Exercise input:
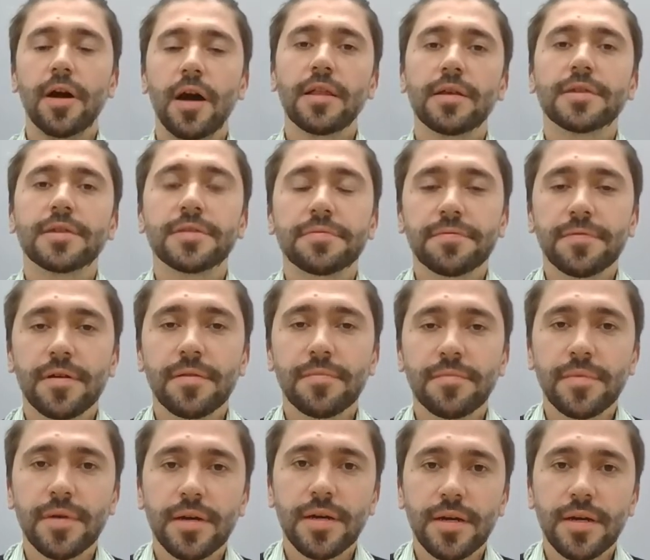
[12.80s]
Alex
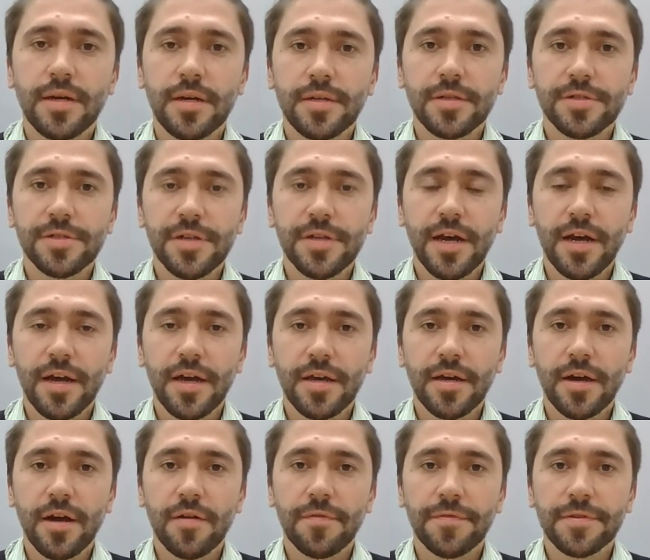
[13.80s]
from Shanghai
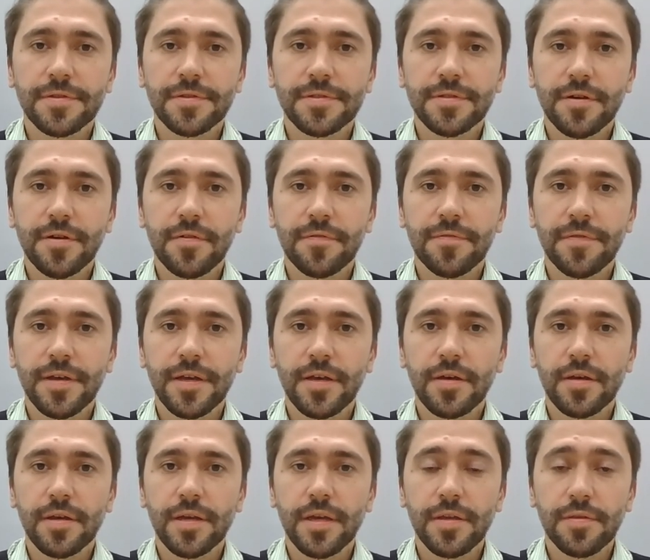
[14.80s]
office of
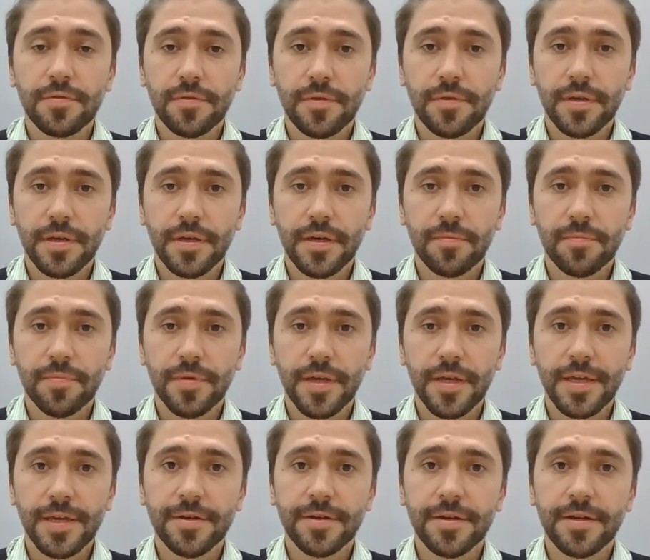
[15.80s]
Intralink company
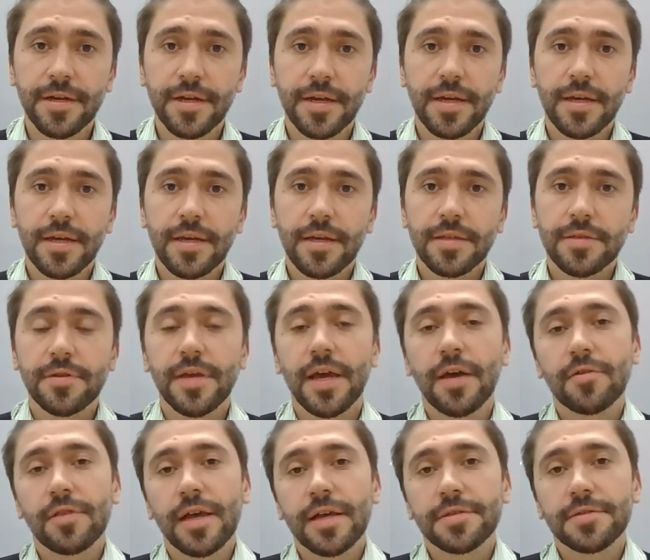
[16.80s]
here. Today
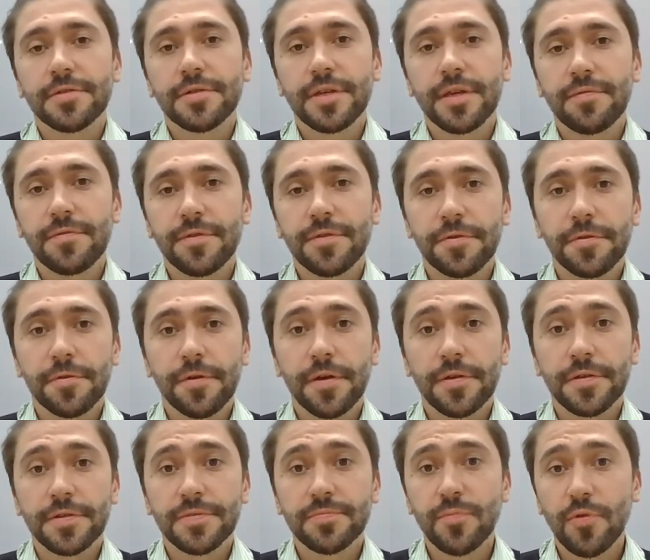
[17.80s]
I would like to give you
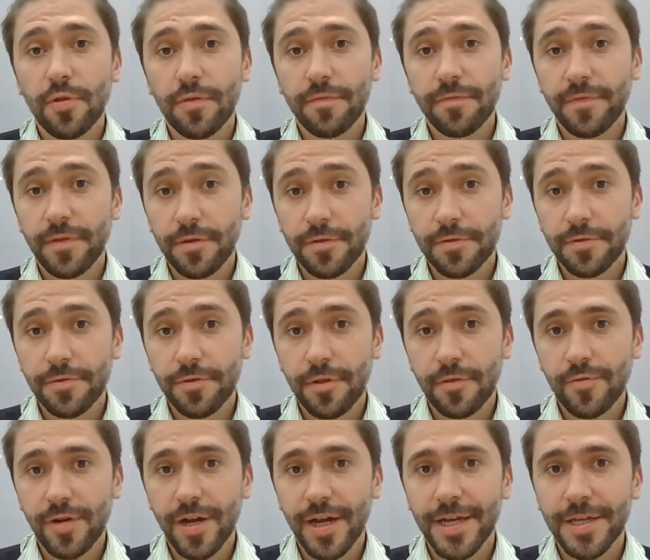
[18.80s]
a small
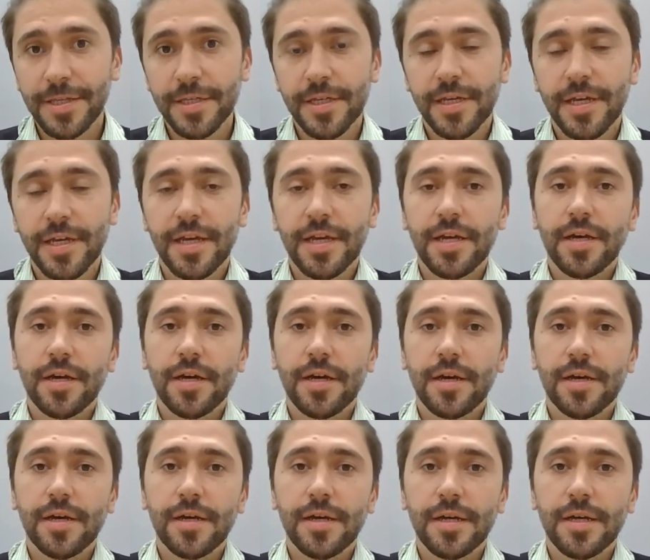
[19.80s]
virtual ride
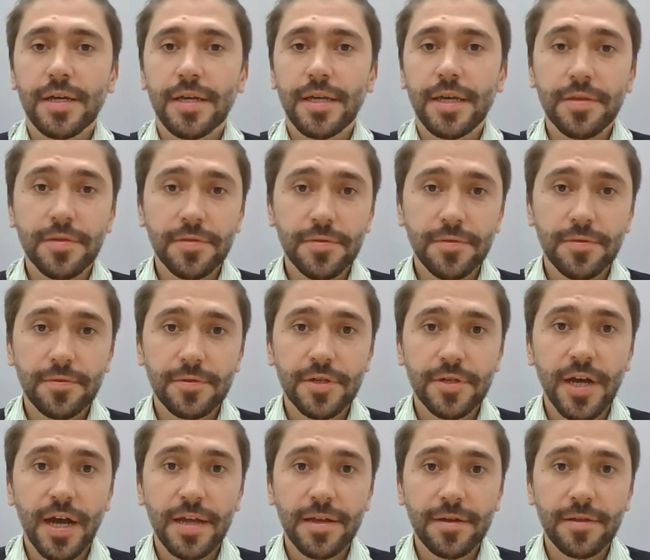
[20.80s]
into
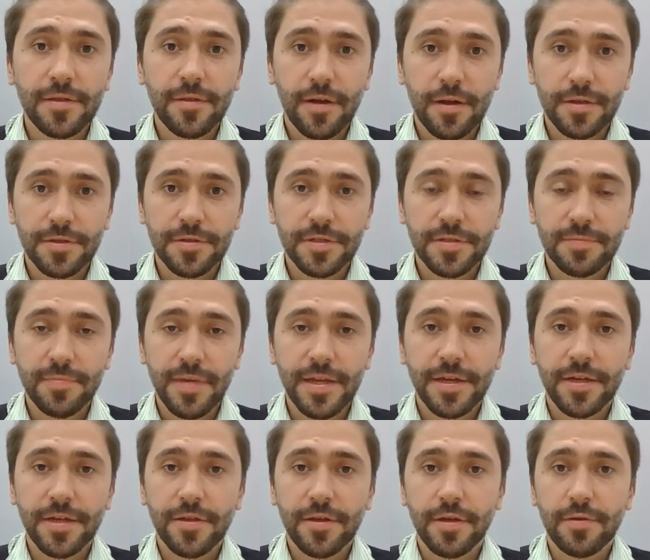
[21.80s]
China's largest
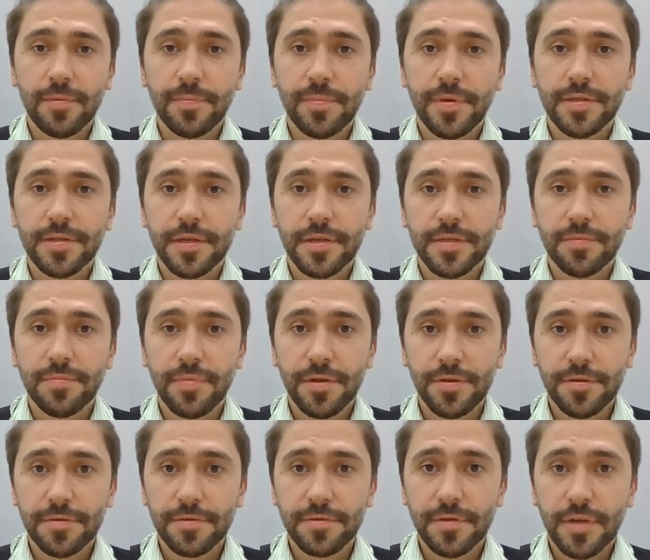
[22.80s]
medical equipment
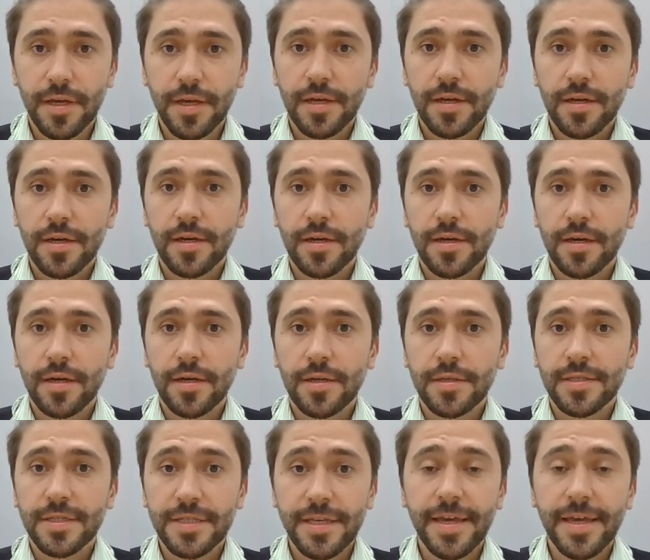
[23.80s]
exhibition,
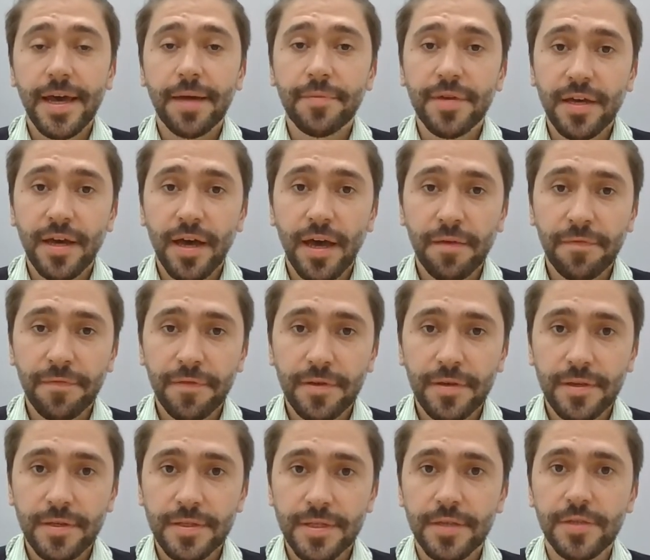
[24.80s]
CMEF,
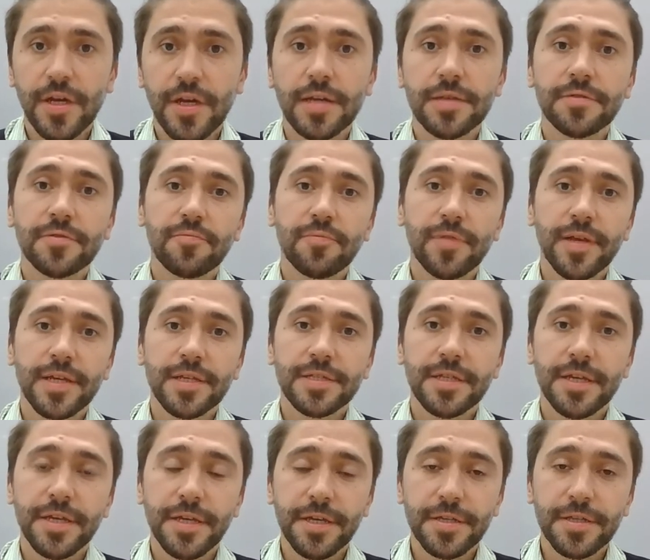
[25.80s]
that just took
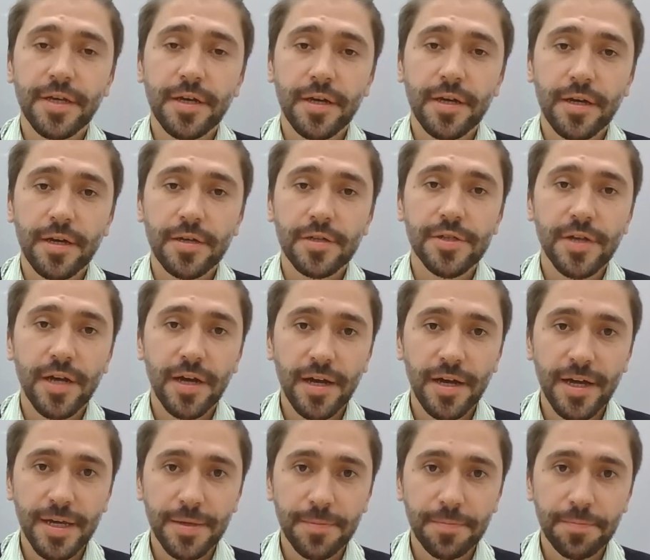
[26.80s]
place in Shanghai.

Task prompt:
Restate the whole listing exactly as written, minus the pictures.

Answer to this problem:
[12.80s]
Alex
[13.80s]
from Shanghai
[14.80s]
office of
[15.80s]
Intralink company
[16.80s]
here. Today
[17.80s]
I would like to give you
[18.80s]
a small
[19.80s]
virtual ride
[20.80s]
into
[21.80s]
China's largest
[22.80s]
medical equipment
[23.80s]
exhibition,
[24.80s]
CMEF,
[25.80s]
that just took
[26.80s]
place in Shanghai.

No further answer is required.